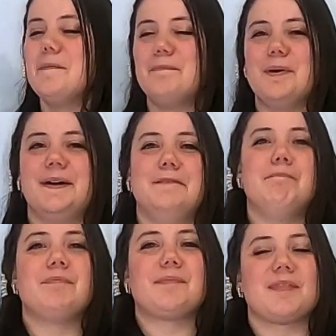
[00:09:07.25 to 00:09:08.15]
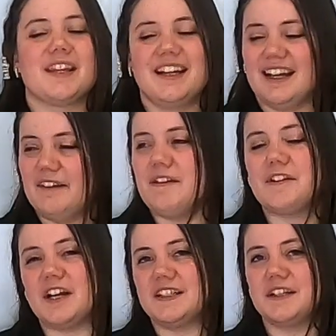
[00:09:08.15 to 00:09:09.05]
but I've
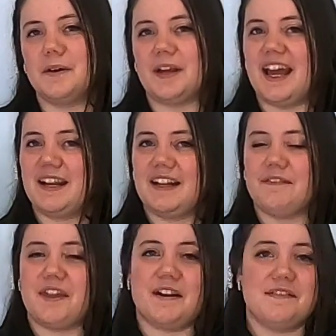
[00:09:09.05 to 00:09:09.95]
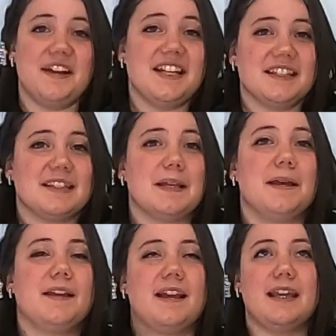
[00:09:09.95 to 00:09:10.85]
never gotten to go to any of their events
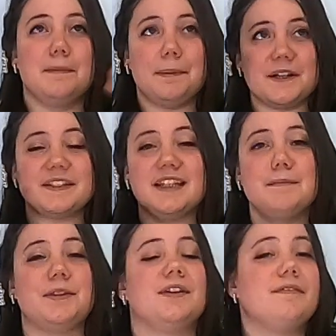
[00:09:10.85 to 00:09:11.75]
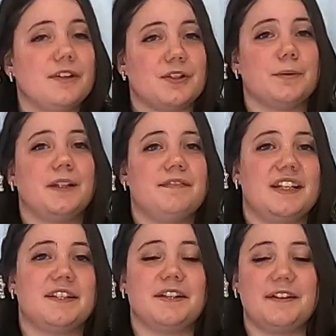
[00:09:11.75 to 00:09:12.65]
in person, but their virtual
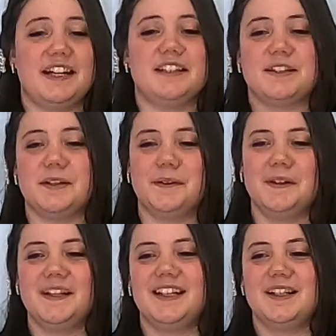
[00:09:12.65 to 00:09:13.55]
events are great, so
-*-*-
> _Required work_
Write the full listing out again with every line unchanged, but include no pictures.

> _Finished exercise_
[00:09:07.25 to 00:09:08.15]
[00:09:08.15 to 00:09:09.05]
but I've
[00:09:09.05 to 00:09:09.95]
[00:09:09.95 to 00:09:10.85]
never gotten to go to any of their events
[00:09:10.85 to 00:09:11.75]
[00:09:11.75 to 00:09:12.65]
in person, but their virtual
[00:09:12.65 to 00:09:13.55]
events are great, so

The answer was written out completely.